RESPONSE: Hopefully, this process can become more widely utilized so that individuals will become better integrated and also more able to develop additional aspects of their being. This seems like a natural part of developing one’s full positive potential.

p. 264: “Idealization and fear are the roots of sexism and all other power hierarchies. Injustice is freely enacted only upon those whom we consider our inferiors – those who fear us and whom we ultimately fear. When we empty the others of worth and meaning, we fill them with motives to retaliate and possess what is worthwhile. Even in the current atmosphere of inequity, the two sexes can operate according to principles of equality if they cease idealizing and fearing each other. Equal influence between partners in heterosexual couples on issues of money and parenting has revolutionary implications for a future of greater justice between the sexes.”

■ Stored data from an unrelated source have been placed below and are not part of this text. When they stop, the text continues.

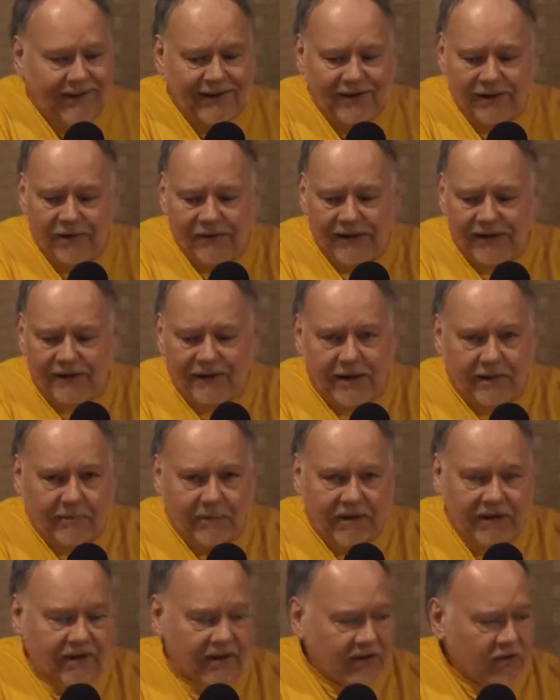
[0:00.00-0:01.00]
You know that type
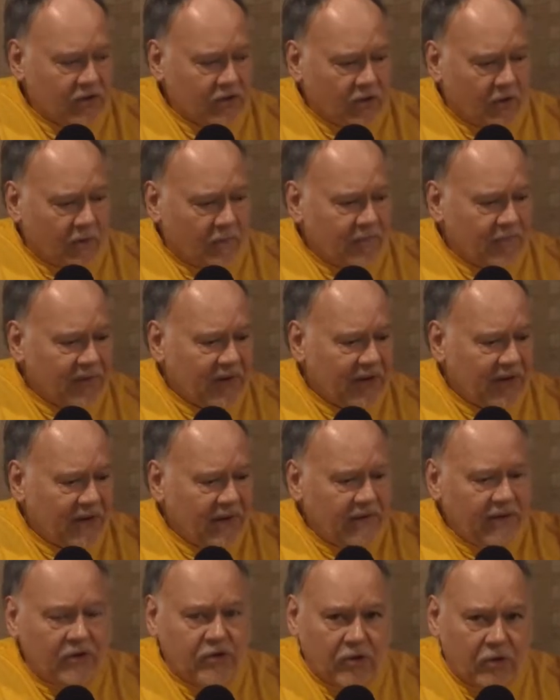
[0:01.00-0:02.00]
of thing. So
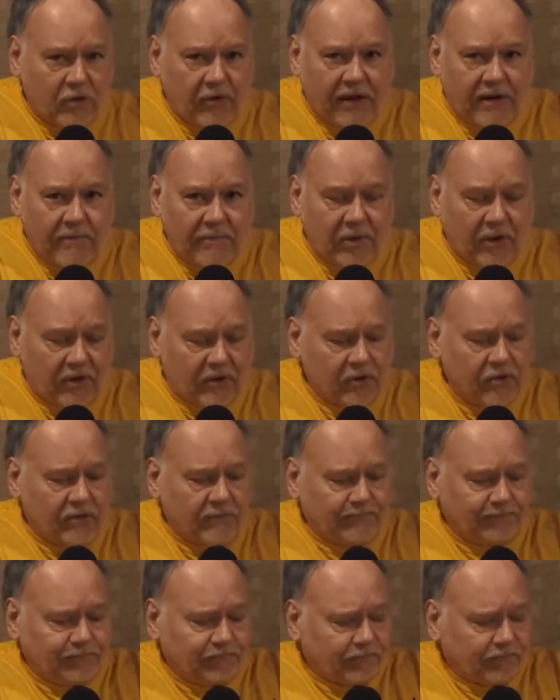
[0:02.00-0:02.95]
these are great books.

RESPONSE: So, as individuals come more and more to recognize themselves as members of the human species, and to identify with every other human being because of our common humanity, we will be less and less willing to practice injustice, exploitation, attack, etc. upon others. Unless we can do this with our marriage partner it is unlikely we will be able to do it with others. When we have mastered this process with our partner that provides a model for doing it with others. As indicated many times before mature dependence should prepare any couple to better understand the possibility of identification with all other human beings. And this is the core aim of Science of Ethics.